According to a general feature of the invention, the system includes measuring means for measuring, prior to a transition between the closure of a pair of controlled circuit breakers and the closure of another pair of controlled circuit breakers, the electric potential at the connection point for at least the two arms, the controlled circuit breakers of which are involved in said transition, means for comparing the measured potentials, and selection means for selecting the top switch of the arm with the smallest measured electric potential and the bottom switch of the arm with the largest measured electric potential, and control means for controlling the closure of the selected controlled switches during at least one additional time period about the transition.

Preferably, the system includes a sequential module for defining a sequence of a least two successive closures of pairs of controlled circuit breakers, each sequence ending with a freewheeling phase corresponding to the closure of the two circuit breakers of a same arm.

The measuring means can, advantageously, be configured to measure the electric potential at the connection point of each arm, and the control means are configured to control a maintained closure from the start of the sequence up to at least a moment corresponding to a recovery period following the start of the freewheeling phase.

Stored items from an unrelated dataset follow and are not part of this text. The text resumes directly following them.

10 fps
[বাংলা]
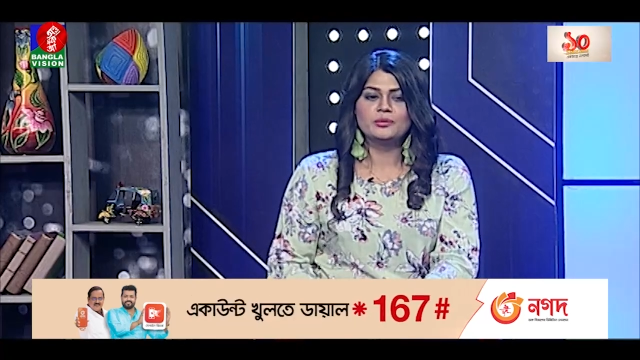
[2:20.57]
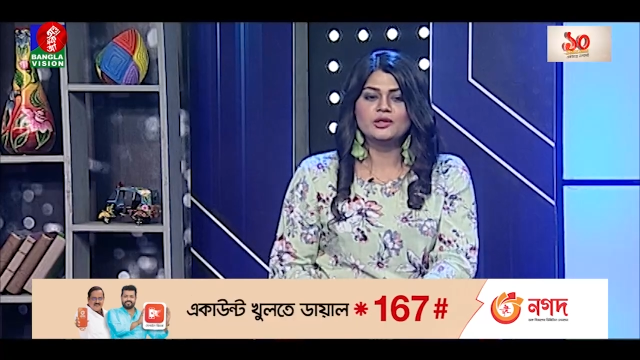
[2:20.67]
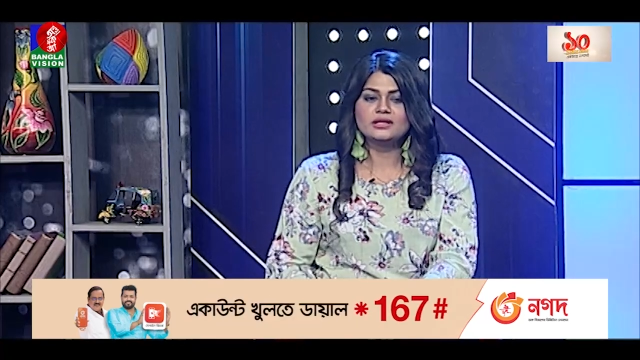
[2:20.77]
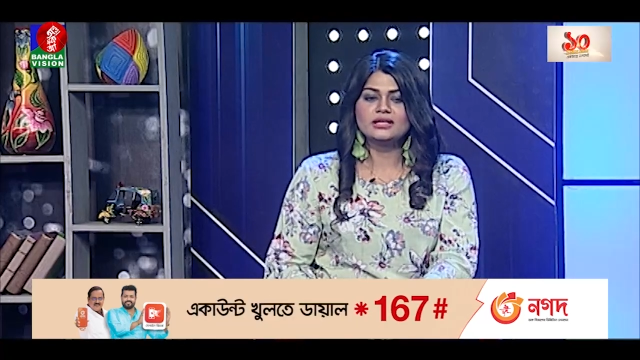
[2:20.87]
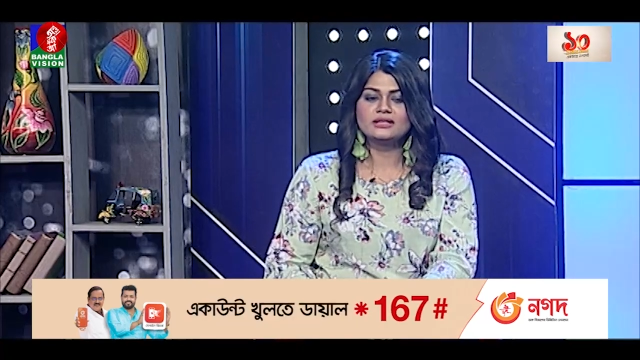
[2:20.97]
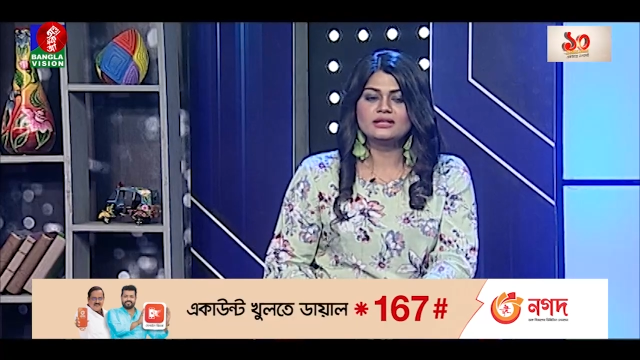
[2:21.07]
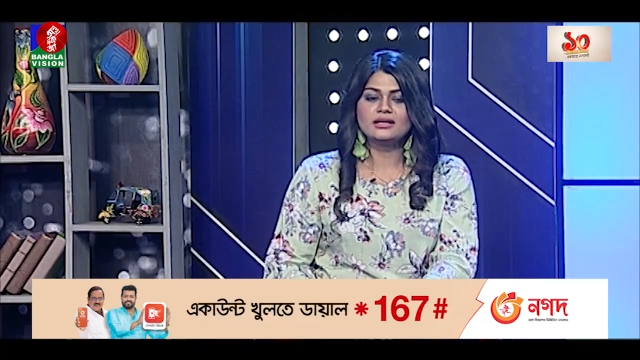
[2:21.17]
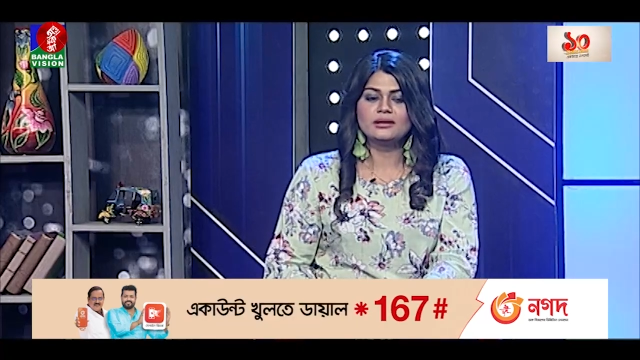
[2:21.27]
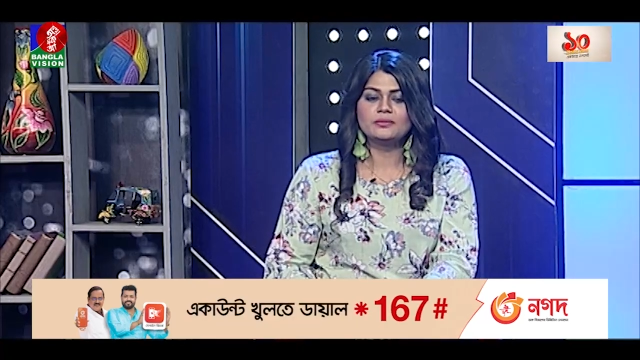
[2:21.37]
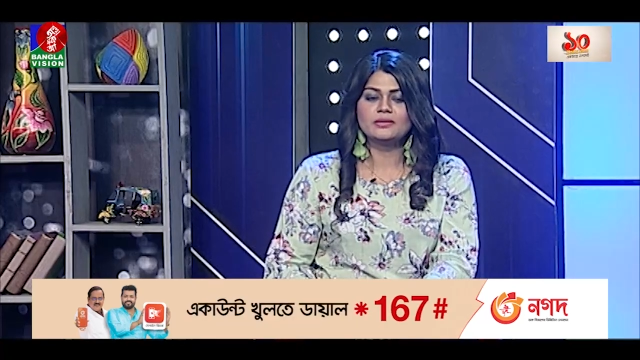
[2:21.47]
প্রত্যেকটা
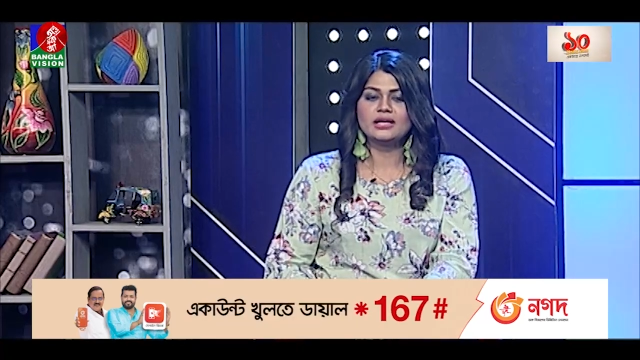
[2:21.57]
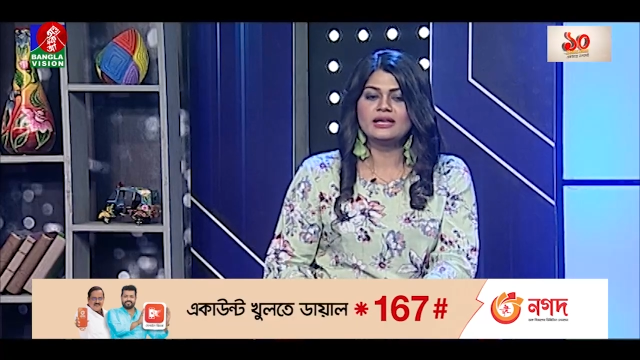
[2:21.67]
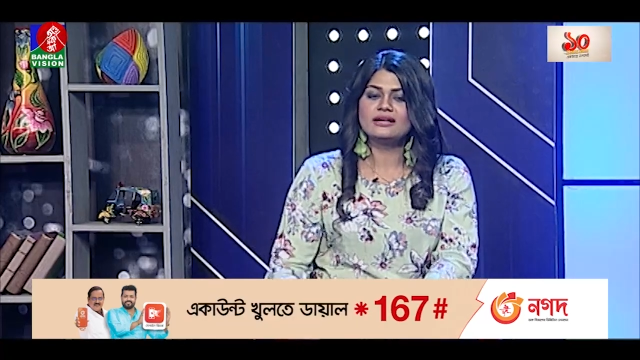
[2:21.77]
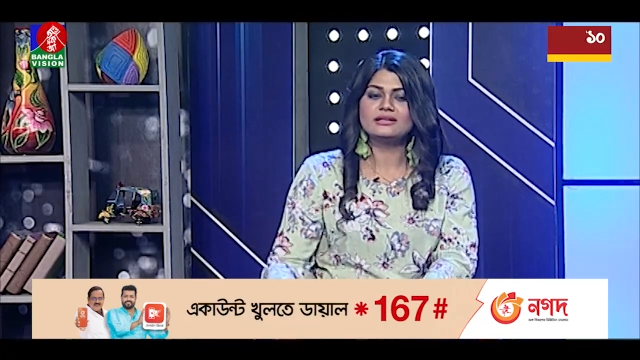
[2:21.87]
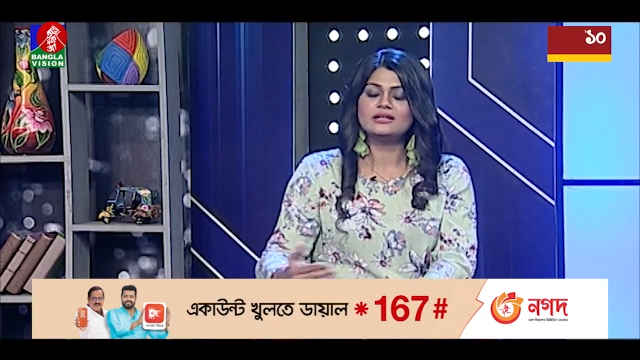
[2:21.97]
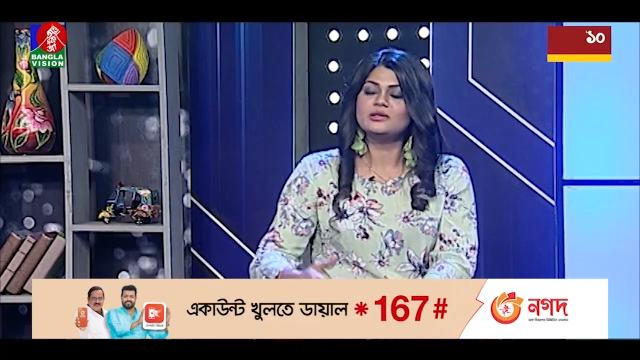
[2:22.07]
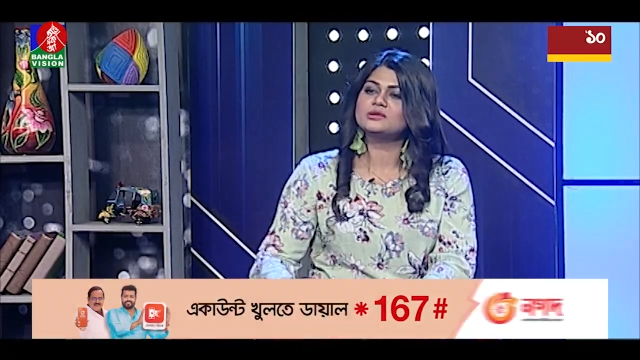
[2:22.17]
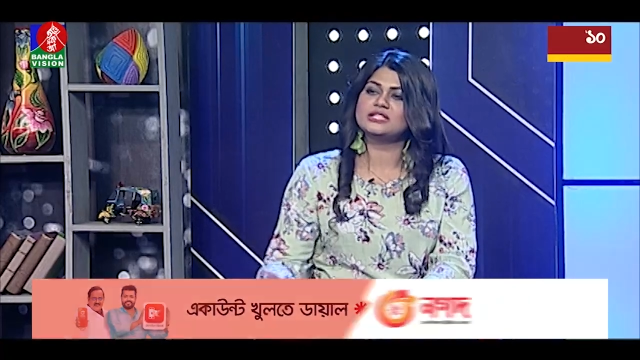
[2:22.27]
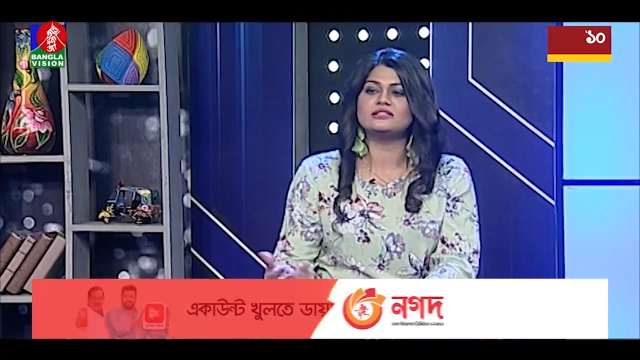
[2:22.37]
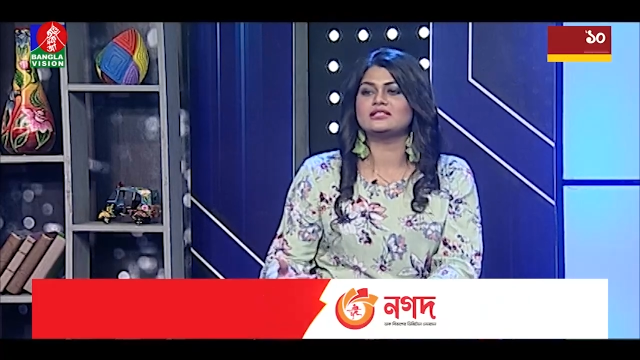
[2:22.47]
ইয়ারের
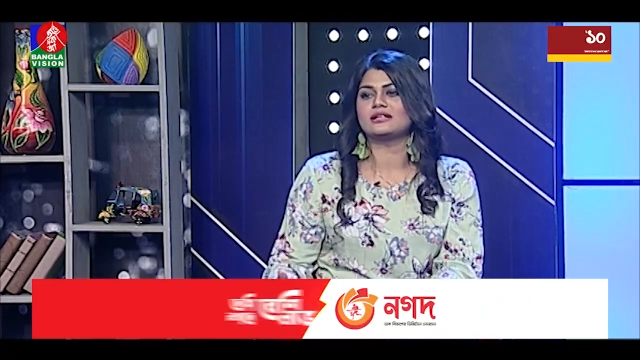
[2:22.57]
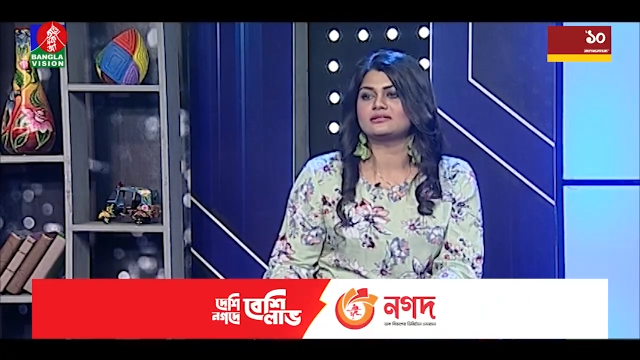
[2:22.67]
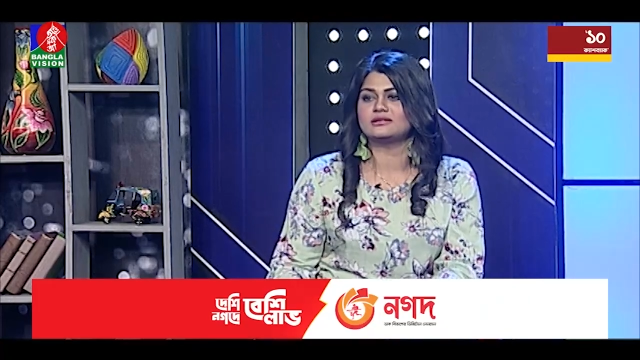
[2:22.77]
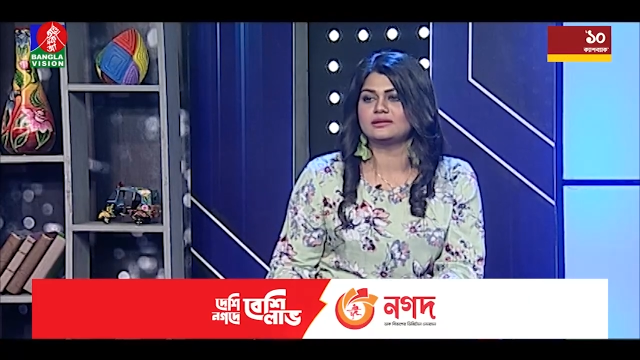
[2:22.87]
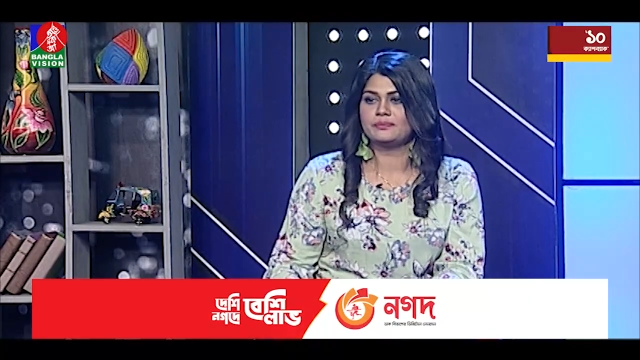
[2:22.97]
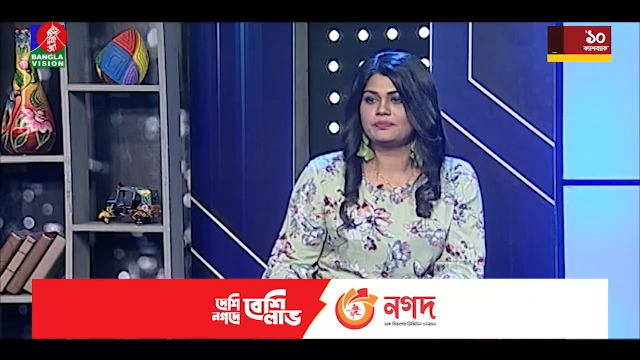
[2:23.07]
কিন্তু চেঞ্জিং আছে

Advantageously, the sequential module can be configured to define a sequence starting with a freewheeling phase carried out with the same pair of controlled circuit breakers as the freewheeling phase on which the previous sequence ended.

The power converter can, advantageously, be included in a battery charger on board an electric motor vehicle.

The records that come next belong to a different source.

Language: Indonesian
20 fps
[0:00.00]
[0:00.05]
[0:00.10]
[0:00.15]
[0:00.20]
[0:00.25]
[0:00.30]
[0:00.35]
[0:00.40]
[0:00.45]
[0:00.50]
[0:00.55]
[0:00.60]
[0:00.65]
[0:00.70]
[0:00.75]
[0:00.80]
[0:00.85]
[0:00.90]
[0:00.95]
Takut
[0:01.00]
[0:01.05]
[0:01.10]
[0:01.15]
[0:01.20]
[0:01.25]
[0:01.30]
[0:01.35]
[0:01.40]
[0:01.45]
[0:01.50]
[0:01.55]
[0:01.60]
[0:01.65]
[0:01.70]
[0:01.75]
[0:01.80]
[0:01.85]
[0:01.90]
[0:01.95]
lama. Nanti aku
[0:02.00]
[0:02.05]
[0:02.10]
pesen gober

Other advantages and features of the invention will emerge upon examining the detailed description of implementation methods and of an embodiment, which are in no way limiting, and the appended drawings, wherein:

FIG. 1, which has already been described, schematically shows a current converter according to the prior art;

FIG. 2, which has already been described, shows a timing diagram of a sequence for controlling pair closures for controlled circuit breakers of the power converter of FIG. 1 according to the prior art;

FIG. 3 schematically shows a system for controlling a power converter according to an embodiment of the invention;

FIG. 4 illustrates a block diagram of a method for controlling a power converter according to a method of implementing the invention;

FIG. 5 shows a timing diagram of a first sequence example for controlling closures of pairs of controlled circuit breakers of the power converter according to a first implementation method;

FIG. 6 shows a timing diagram of a second sequence example for controlling closures of pairs of controlled circuit breakers of the power converter according to a second implementation method;

FIG. 7 shows a timing diagram of a third sequence example for controlling closures of pairs of controlled circuit breakers of the power converter according to a third implementation method;

FIG. 8 shows a timing diagram of a fourth sequence example for controlling closures of pairs of controlled circuit breakers of the power converter according to a fourth implementation method.

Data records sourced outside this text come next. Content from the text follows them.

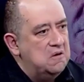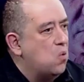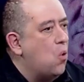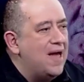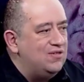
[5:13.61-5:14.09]

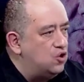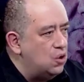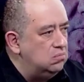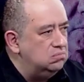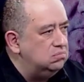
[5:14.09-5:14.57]

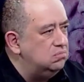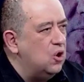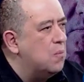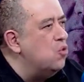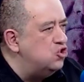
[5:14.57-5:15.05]
¿Cuánto?
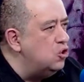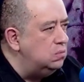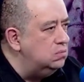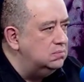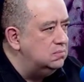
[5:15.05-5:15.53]
No mucho
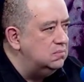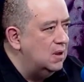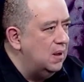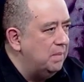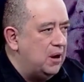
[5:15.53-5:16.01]

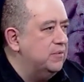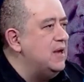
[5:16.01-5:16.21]
pero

FIG. 3 shows a system for controlling a power converter 1 according to an embodiment of the invention.

In the embodiment shown in FIG. 3, the control system 2 drives a control converter including three arms connected in parallel like the current converter illustrated in FIG. 1. Each unidirectional switch includes a series assembly of a controlled circuit breaker and of a diode, the two diodes of a same arm being assembled in the same conducting direction. The same references as those in FIG. 1 will be used particularly to refer to the controlled circuit breakers of the unidirectional switches and the electric potentials. Each arm comprises a series assembly of a unidirectional top switch and of a unidirectional bottom switch which are connected on either side of a connection point suitable for being connected to a phase of a power supply network.

The power converter 1 driven by the control system 2 shown in FIG. 3 is included in a battery charger on board an electric motor vehicle.

The control system 2 includes three voltage sensors 3 arranged such as to measure, on the power converter 1, the electric potential V₁, V₂ and V₃ at the connection point for the phases Ph1, Ph2, Ph3 of a power supply network on the arms.

The control system 2 further includes a comparator 4 for carrying out a comparison between two or three potentials V₁, V₂ and V₃ measured according to the number of measured potentials.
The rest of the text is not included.